His skin crawled. He felt the need to run, to scurry back into the dark. He took a backward step.
“What are you?” he asked.
“I am inevitable,” she said. Smiling, she extended a hand.
He did not take it. She shrugged, didn’t seem offended.
“You haven’t aged.” He said, scanning her eyes for circles, or crow’s feet. Her hair no more gray now than it had when he’d been in high school.
“Well, ain’t you sweet,” she said.
“Why am I here?” he asked.
“The long version is that a long time ago, something tried to escape me. In its defens
e, it predated the natural rules, so it was grandfathered in and allowed to linger. That needled me. So I engineered a solution, maneuvering this witch and that, letting you all do what’s predictable when you put horny mortals together, until I had the results I needed.” Pausing, she removed her glasses, polished them on her shirt, and took a long breath. “The short version is that you sort of died.”
“Sort of ?” he asked. “I’m in a coma.”
“That is astute, Doctor Binder.” She put her glasses back. “The spirit took quite a bite out of you. Specifically, it took the magic out of you. As I’m certain you’re tired of your family’s witches saying, magic is life.”
He nodded. Sue and Adam had muttered the expression from time to time. He’d always thought it sounded a little cultish, hadn’t known they’d meant it literally.
“Am I going to recover?”
“The prognosis isn’t great,” she said. “Normally I wouldn’t drop by personally, but I feel I owe you, after the whole thing with your wife and your brother.”
“You talked me into sending Adam to Liberty House,” Bobby said, his chest tightening.

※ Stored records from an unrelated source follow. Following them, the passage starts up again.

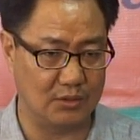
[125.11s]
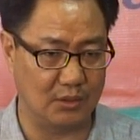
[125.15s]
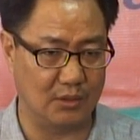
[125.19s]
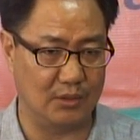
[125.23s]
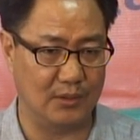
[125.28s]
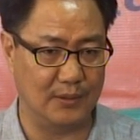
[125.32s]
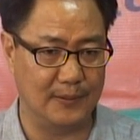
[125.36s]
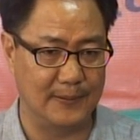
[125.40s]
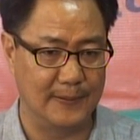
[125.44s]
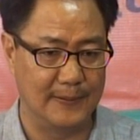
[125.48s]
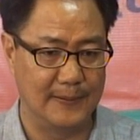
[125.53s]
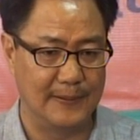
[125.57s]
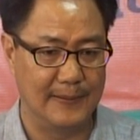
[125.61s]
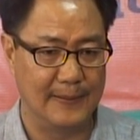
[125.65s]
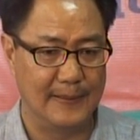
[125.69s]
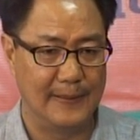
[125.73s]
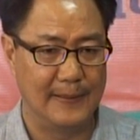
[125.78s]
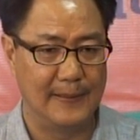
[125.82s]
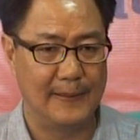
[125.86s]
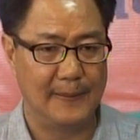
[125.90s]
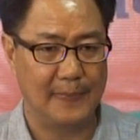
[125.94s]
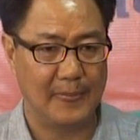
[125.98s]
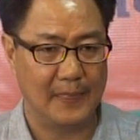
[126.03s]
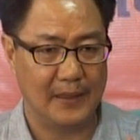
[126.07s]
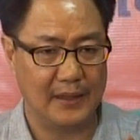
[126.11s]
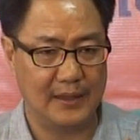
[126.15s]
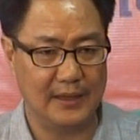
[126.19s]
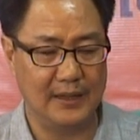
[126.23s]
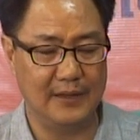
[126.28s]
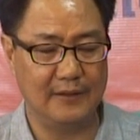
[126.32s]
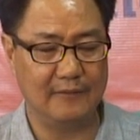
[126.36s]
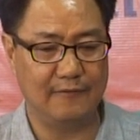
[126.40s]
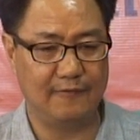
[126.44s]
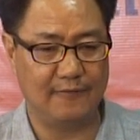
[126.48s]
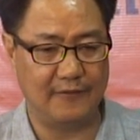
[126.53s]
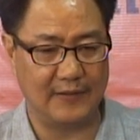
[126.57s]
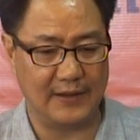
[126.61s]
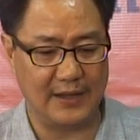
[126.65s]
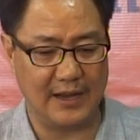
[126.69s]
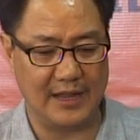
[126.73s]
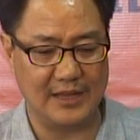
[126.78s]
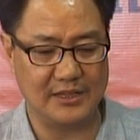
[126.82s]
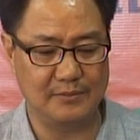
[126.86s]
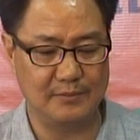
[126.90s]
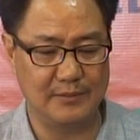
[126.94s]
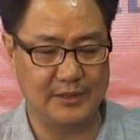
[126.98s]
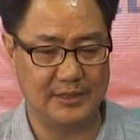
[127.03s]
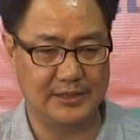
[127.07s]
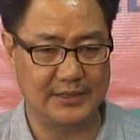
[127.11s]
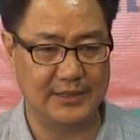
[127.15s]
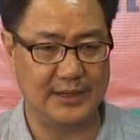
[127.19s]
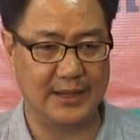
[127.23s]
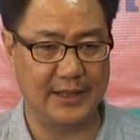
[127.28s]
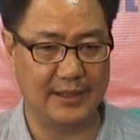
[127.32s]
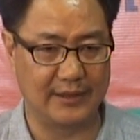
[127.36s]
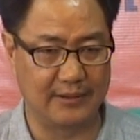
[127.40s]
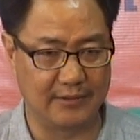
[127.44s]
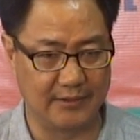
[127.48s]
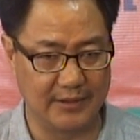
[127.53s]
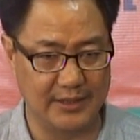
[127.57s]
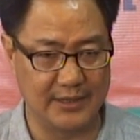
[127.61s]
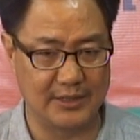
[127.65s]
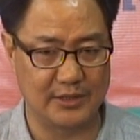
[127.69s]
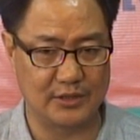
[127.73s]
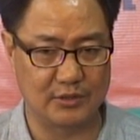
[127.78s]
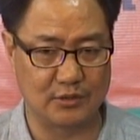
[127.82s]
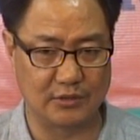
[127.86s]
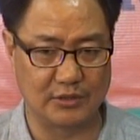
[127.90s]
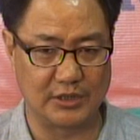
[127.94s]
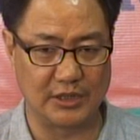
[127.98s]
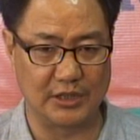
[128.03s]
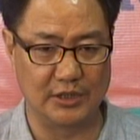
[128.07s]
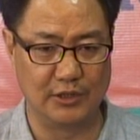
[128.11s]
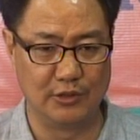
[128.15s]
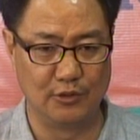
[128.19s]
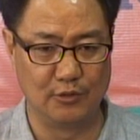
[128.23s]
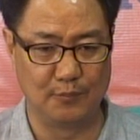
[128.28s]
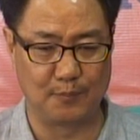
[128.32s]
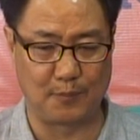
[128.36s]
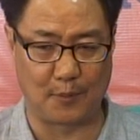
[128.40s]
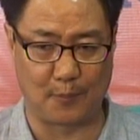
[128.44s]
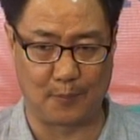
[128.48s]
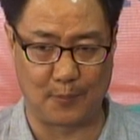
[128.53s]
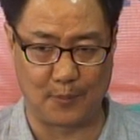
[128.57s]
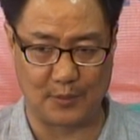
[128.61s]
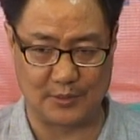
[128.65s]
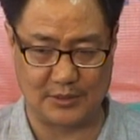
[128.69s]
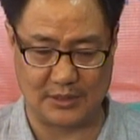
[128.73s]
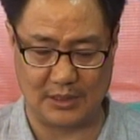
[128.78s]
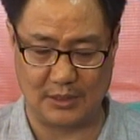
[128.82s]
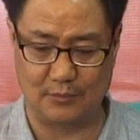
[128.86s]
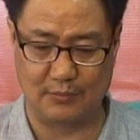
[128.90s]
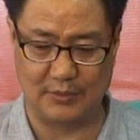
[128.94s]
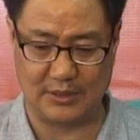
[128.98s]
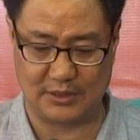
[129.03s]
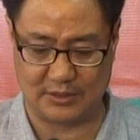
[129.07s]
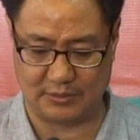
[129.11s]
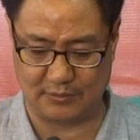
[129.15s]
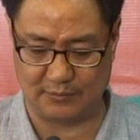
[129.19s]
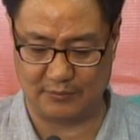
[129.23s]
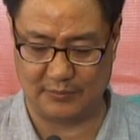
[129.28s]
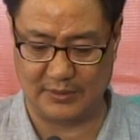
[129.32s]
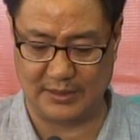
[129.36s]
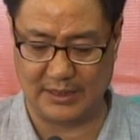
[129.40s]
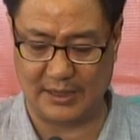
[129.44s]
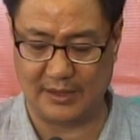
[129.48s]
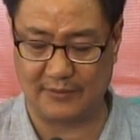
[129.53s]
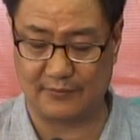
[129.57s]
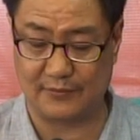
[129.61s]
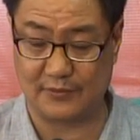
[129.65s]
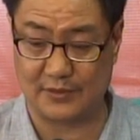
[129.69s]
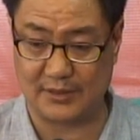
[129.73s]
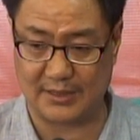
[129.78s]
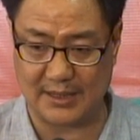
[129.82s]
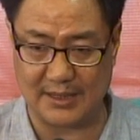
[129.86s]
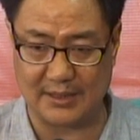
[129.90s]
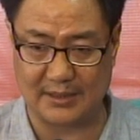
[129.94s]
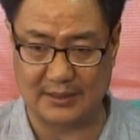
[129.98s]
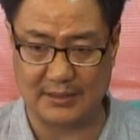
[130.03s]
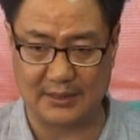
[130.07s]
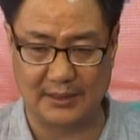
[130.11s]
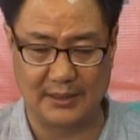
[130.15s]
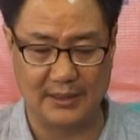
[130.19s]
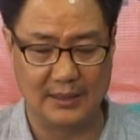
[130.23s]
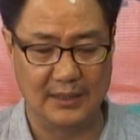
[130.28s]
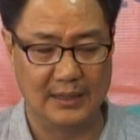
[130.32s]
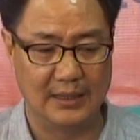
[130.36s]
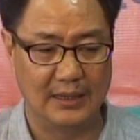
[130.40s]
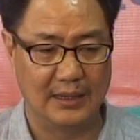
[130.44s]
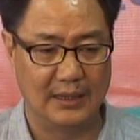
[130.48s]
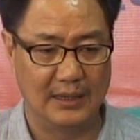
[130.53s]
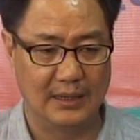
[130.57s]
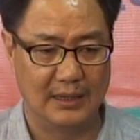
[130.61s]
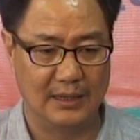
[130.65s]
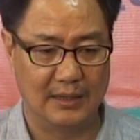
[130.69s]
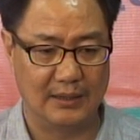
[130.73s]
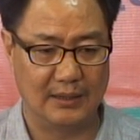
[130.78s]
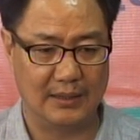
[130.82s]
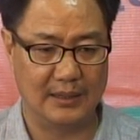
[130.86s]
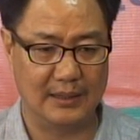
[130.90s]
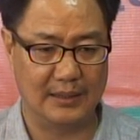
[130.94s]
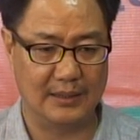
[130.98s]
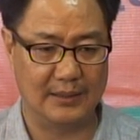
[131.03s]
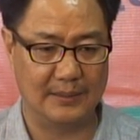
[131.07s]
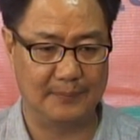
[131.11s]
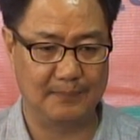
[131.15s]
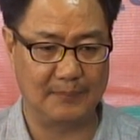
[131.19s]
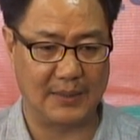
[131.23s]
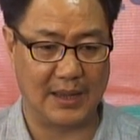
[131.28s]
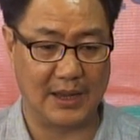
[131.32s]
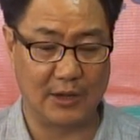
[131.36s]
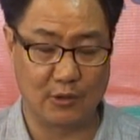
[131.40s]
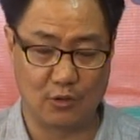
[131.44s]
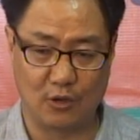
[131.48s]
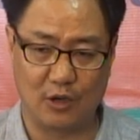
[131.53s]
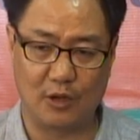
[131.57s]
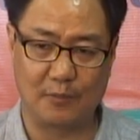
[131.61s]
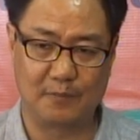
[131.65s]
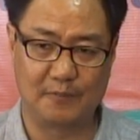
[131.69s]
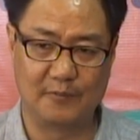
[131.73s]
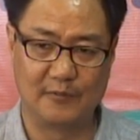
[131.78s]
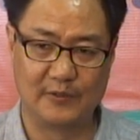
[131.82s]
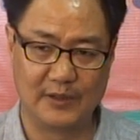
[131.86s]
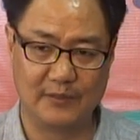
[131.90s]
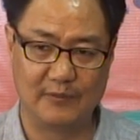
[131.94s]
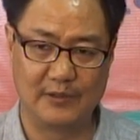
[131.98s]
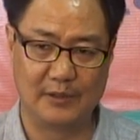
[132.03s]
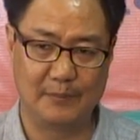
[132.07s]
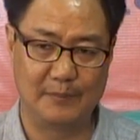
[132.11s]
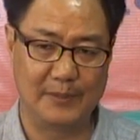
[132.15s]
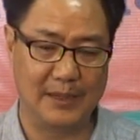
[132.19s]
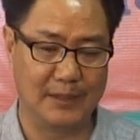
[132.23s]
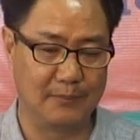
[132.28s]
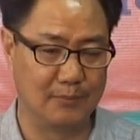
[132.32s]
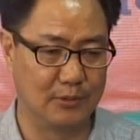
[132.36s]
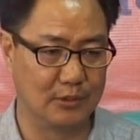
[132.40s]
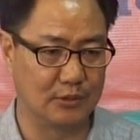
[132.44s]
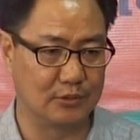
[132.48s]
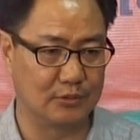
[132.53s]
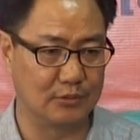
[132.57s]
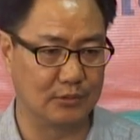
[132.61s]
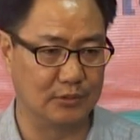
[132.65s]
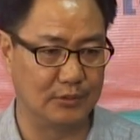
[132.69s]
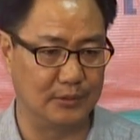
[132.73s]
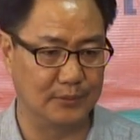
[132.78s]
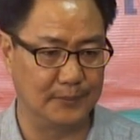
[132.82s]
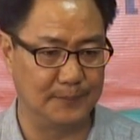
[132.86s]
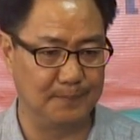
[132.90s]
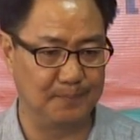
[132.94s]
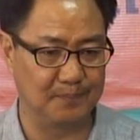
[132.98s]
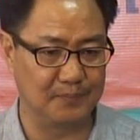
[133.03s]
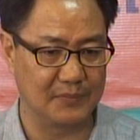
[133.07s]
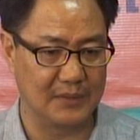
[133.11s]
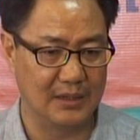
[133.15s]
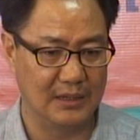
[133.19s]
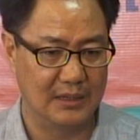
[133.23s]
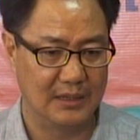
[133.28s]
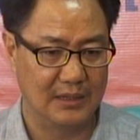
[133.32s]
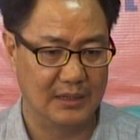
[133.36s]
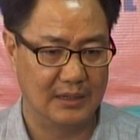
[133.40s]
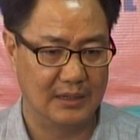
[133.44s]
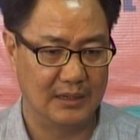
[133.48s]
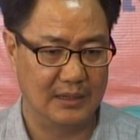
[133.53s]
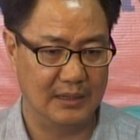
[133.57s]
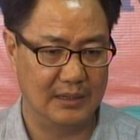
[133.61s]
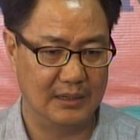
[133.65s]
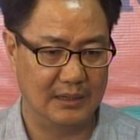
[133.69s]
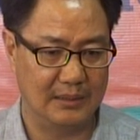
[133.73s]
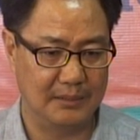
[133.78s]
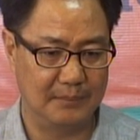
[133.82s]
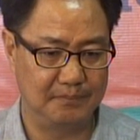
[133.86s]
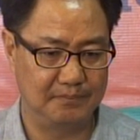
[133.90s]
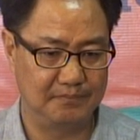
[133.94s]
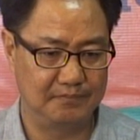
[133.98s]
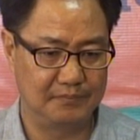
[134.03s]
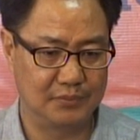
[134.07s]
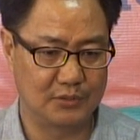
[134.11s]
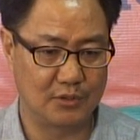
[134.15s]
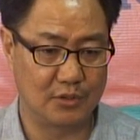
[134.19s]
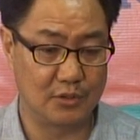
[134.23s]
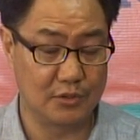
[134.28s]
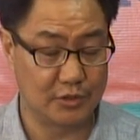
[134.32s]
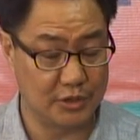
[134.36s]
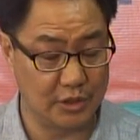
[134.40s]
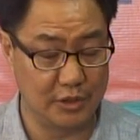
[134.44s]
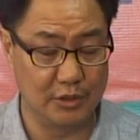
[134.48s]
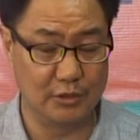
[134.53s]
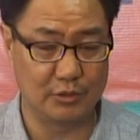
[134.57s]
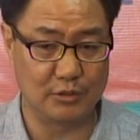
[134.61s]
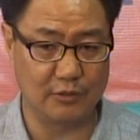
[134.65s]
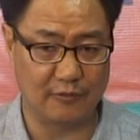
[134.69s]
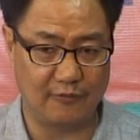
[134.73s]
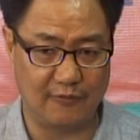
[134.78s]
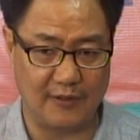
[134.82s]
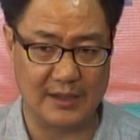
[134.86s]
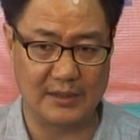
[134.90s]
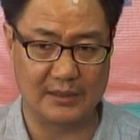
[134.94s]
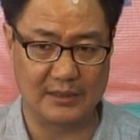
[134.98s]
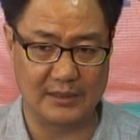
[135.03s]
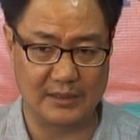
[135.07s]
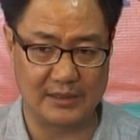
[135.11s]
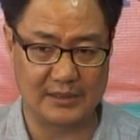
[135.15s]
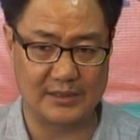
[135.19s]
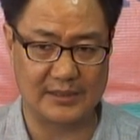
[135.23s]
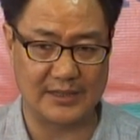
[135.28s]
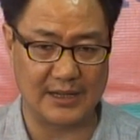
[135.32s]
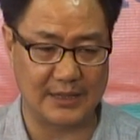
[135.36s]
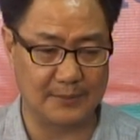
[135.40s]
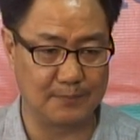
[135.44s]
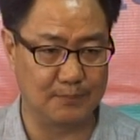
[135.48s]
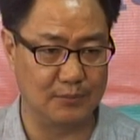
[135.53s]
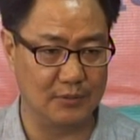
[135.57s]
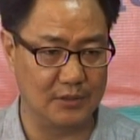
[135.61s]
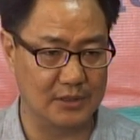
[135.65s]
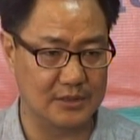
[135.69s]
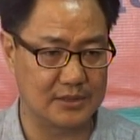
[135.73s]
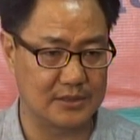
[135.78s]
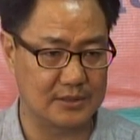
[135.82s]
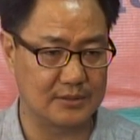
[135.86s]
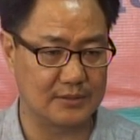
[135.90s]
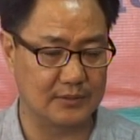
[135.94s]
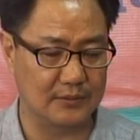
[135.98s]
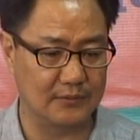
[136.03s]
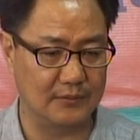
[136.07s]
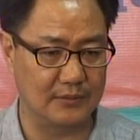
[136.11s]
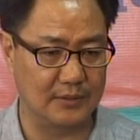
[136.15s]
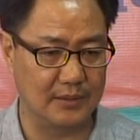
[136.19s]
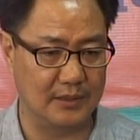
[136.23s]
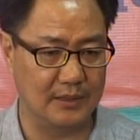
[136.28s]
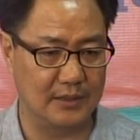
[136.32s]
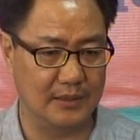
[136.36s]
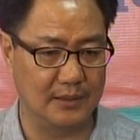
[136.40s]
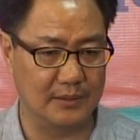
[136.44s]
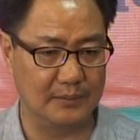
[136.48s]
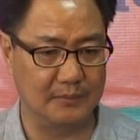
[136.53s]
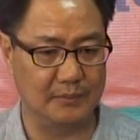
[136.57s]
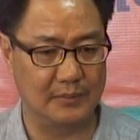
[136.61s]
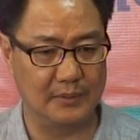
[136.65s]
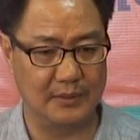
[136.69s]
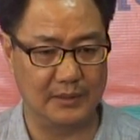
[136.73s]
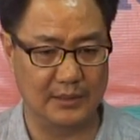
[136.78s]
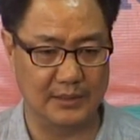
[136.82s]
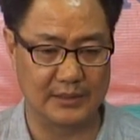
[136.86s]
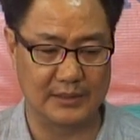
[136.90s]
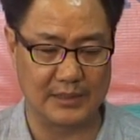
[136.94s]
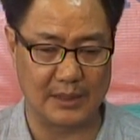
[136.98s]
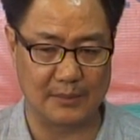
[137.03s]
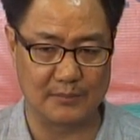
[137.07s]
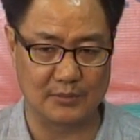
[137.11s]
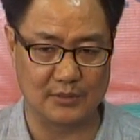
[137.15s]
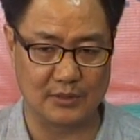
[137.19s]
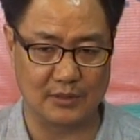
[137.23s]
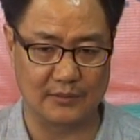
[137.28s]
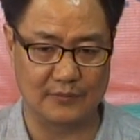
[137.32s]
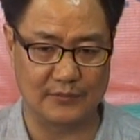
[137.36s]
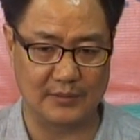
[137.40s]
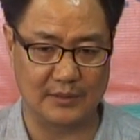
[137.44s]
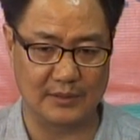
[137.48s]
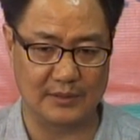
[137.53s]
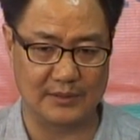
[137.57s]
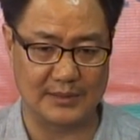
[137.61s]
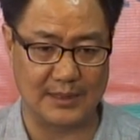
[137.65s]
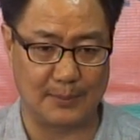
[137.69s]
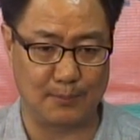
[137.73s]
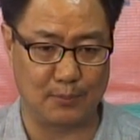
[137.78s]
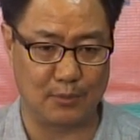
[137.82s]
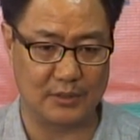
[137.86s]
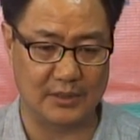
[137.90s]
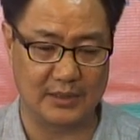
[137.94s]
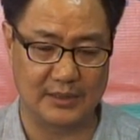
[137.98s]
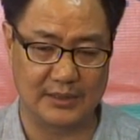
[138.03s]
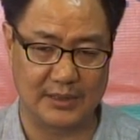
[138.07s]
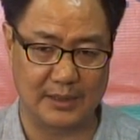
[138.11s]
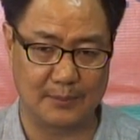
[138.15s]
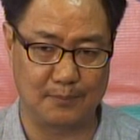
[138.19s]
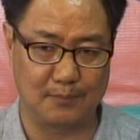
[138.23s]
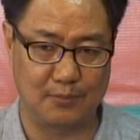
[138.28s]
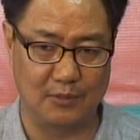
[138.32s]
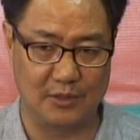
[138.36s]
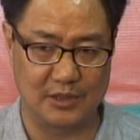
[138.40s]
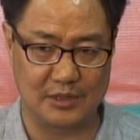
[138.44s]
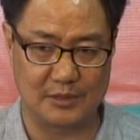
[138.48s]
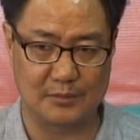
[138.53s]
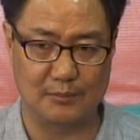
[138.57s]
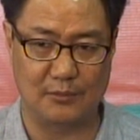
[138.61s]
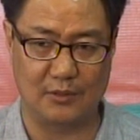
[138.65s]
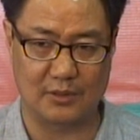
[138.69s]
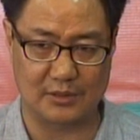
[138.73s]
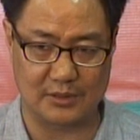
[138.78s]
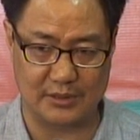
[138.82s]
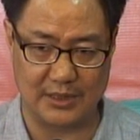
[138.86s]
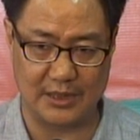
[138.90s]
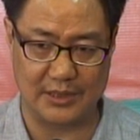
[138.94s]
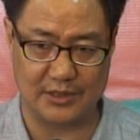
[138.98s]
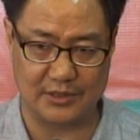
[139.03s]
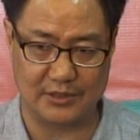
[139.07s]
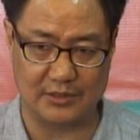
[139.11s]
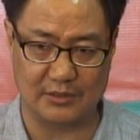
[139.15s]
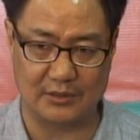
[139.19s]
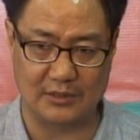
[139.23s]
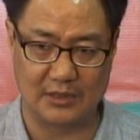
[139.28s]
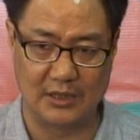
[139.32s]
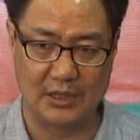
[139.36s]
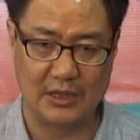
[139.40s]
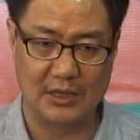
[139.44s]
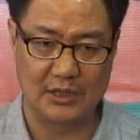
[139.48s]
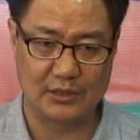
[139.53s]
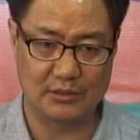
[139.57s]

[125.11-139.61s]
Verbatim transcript: So if finance ministry agrees to the new proposal which we have sent, uh, I hope we will be able to um, uh, continue to fund the state police uh, uh in terms of uh, supporting their police modernization.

He clenched his fists. He hadn’t felt this angry since—since his dad. Bobby relaxed his grip.
“He hates me for it,” he said, almost quietly, almost a whisper.
“Oh, I did far worse than that,” she said. She sighed. “I made him hate you.”
“Why are you telling me all of this?” Robert asked.
“I felt I owed you an explanation,” she said. “You’ve been a good tool, you and your family. I like to see my tools put to proper rest when their use is done.”
“What does that mean?” he asked as she pushed the door into the blackness open. “What happens to me?”
“Just wait here,” she said, smiling over her shoulder. “Someone will be along for you shortly.”
41
Adam
Adam pulled the string and fired. The arrow lodged into the paper target.
“Nice shot,” Vic said.
“Thanks,” Adam said, still feeling the stretch in his arms. “We grew up with these.”